Questions fréquentes
Que signifie “diviser Intel en cinq parties” selon la proposition ?
Cela implique de sortir Intel de la bourse, de séparer la fabrication (fonderie) de la conception de puces, de vendre Mobileye (estimée à environ 15 milliards de dollars) et de se défaire du bras de capital-risque. La dernière étape consisterait en la création d’un consortium mené par le gouvernement américain et de grandes entreprises technologiques pour acheter toutes les actions cotées et financer la fonderie avec jusqu’à 100 milliards de dollars dans la décennie à venir.
Pourquoi proposer cela maintenant, alors qu’Intel bénéficie déjà de soutiens publics et privés ?
Les promoteurs argumentent que la pression trimestrielle empêche les réformes en profondeur et que le discount de conglomérat réduit la valorisation.
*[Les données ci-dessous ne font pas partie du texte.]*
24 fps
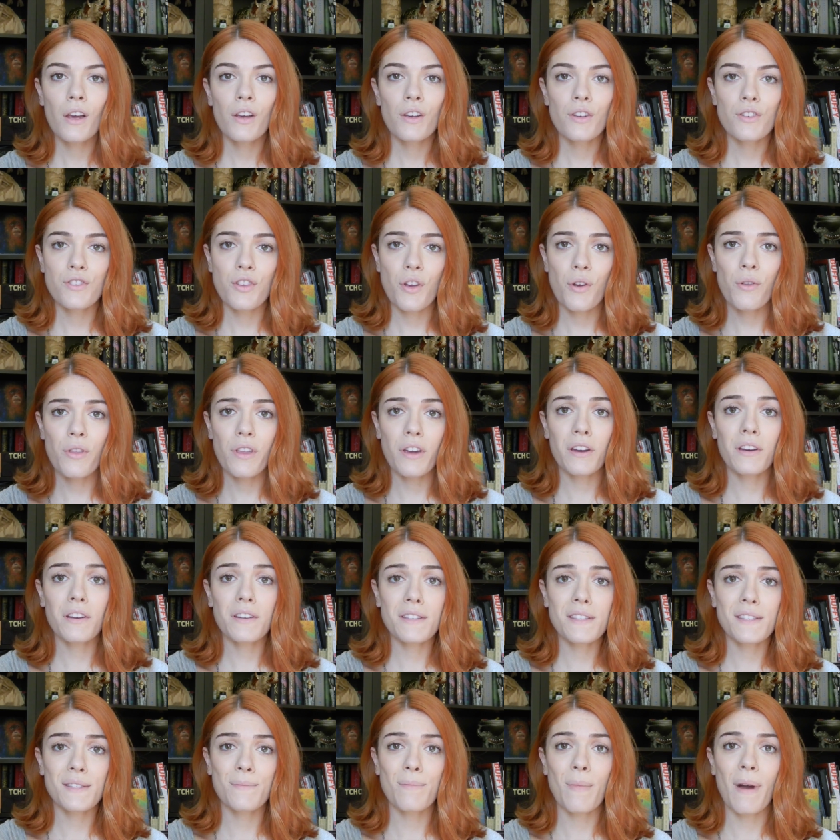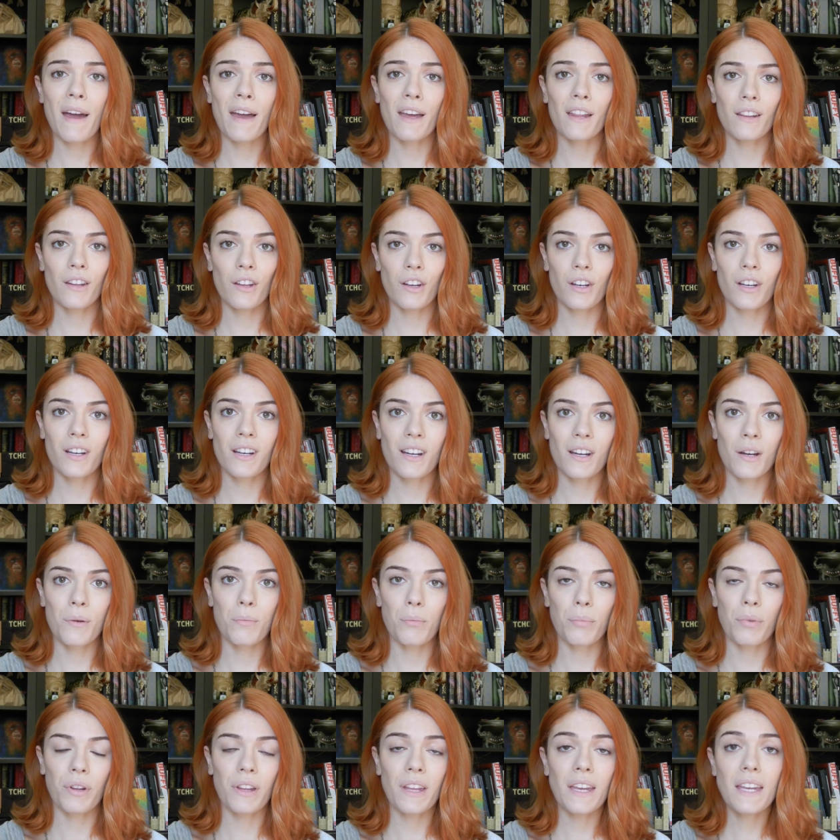So there's my look
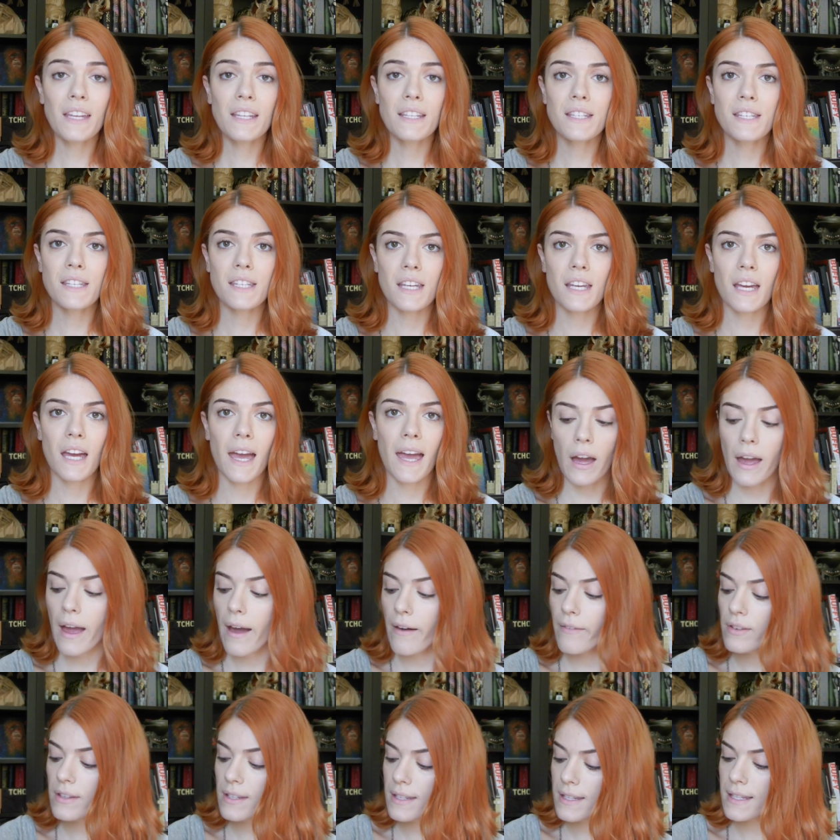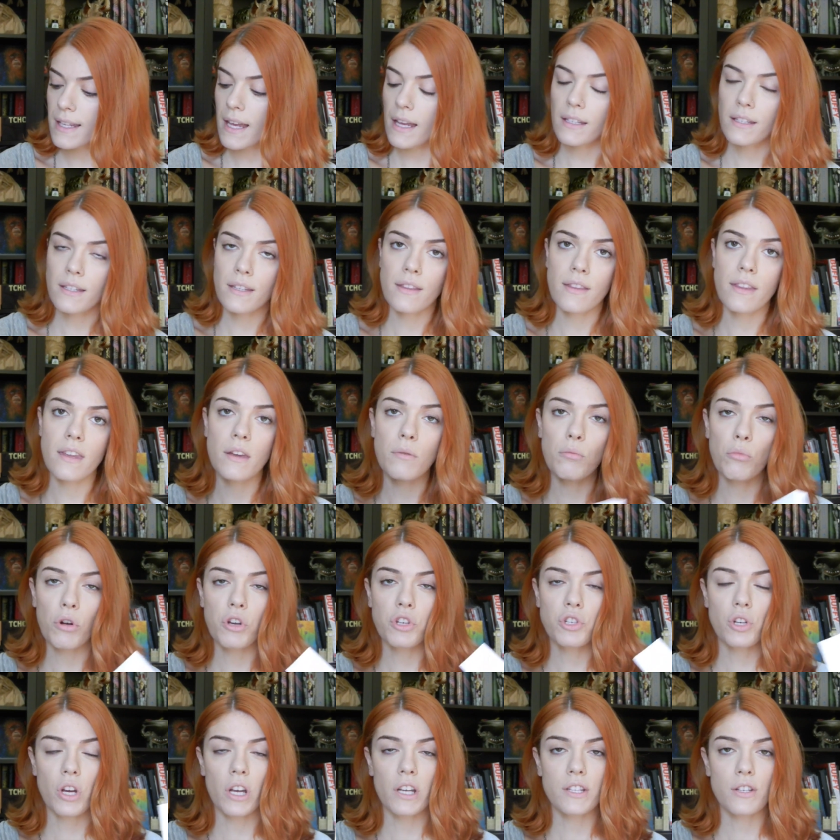complete. I haven't set the
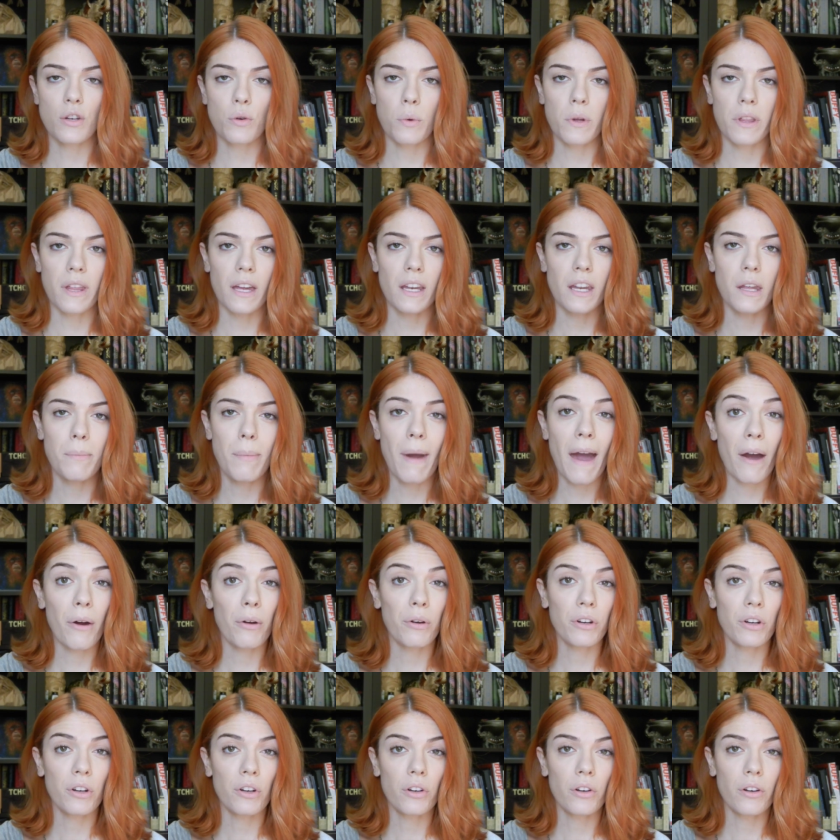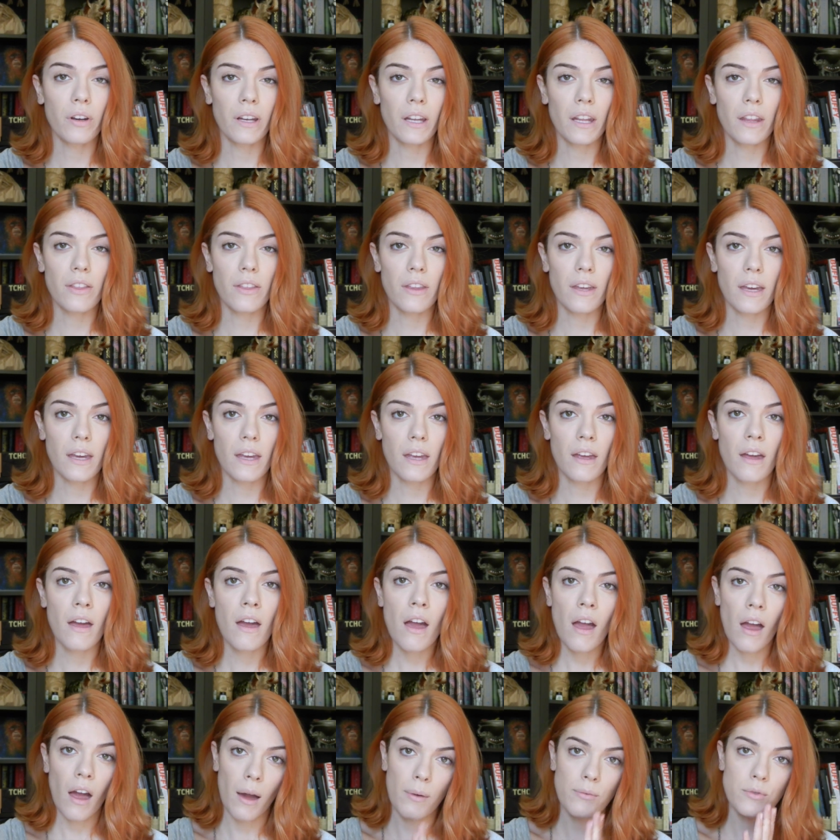moisturizer with any powder or anything.
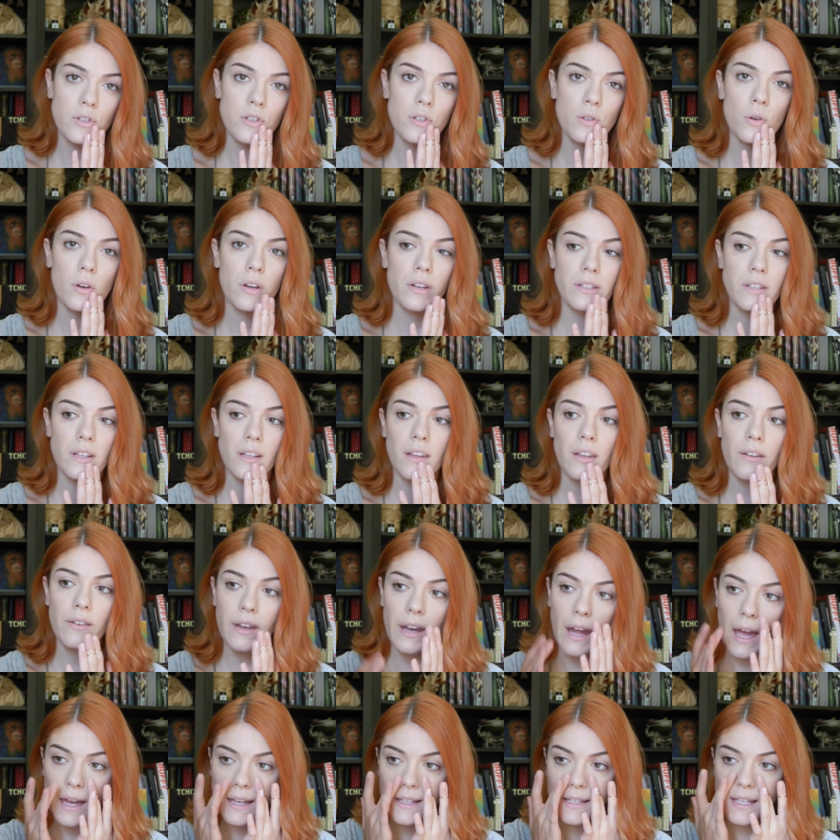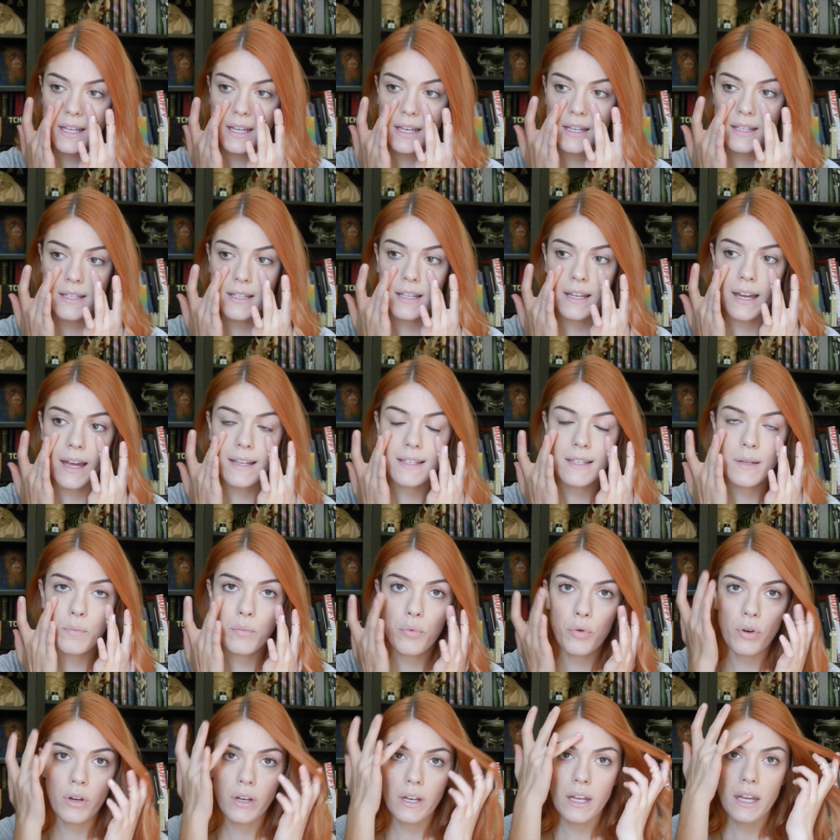I'm just going to leave it as is. It has a
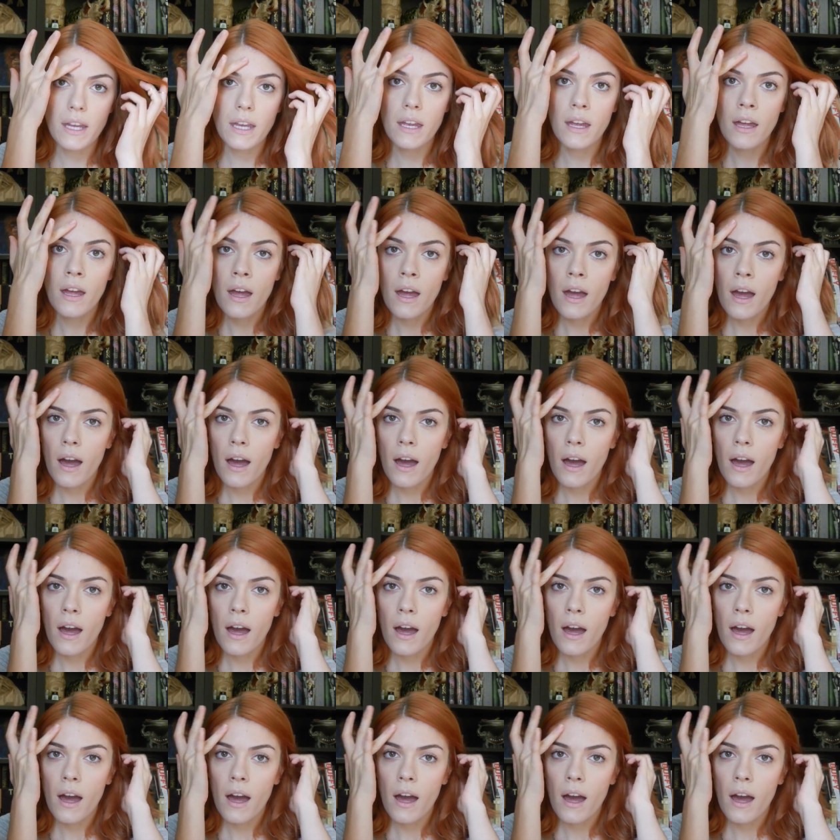pretty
Les critiques répondent que le “timing” coïncide avec des investissements (moins de 10 % du gouvernement, environ 5 % par NVIDIA, et 5 milliards de dollars) et que la proposition pourrait répondre à des intérêts de ceux ayant contribué au déclin.
Quels en sont les bénéfices et risques en séparant conception et fabrication ?
Bénéfices potentiels: meilleure focalisation, suppression du discount de conglomérat, et attraction de clients fabless pour la fonderie.
Risques: fragmentation de la R&D, coûts doublés, perte de synergies, risques réglementaires pour un consortium de Big Tech, et usure interne dans une période de transition technologique.
Le parallèle avec AT&T ou GE est-il crédible ?
Ce sont des références utiles mais non équivalentes : AT&T a été une séparation réglementaire dans le secteur des télécoms, et GE opérait dans des secteurs très différents. En matière de semi-conducteurs, la fabrication avancée exige des investissements massifs, des talents et une expertise accumulée. Le succès d’une telle scission n’est pas garanti et dépendra de la clientèle, de la régulation et de l’exécution impeccable.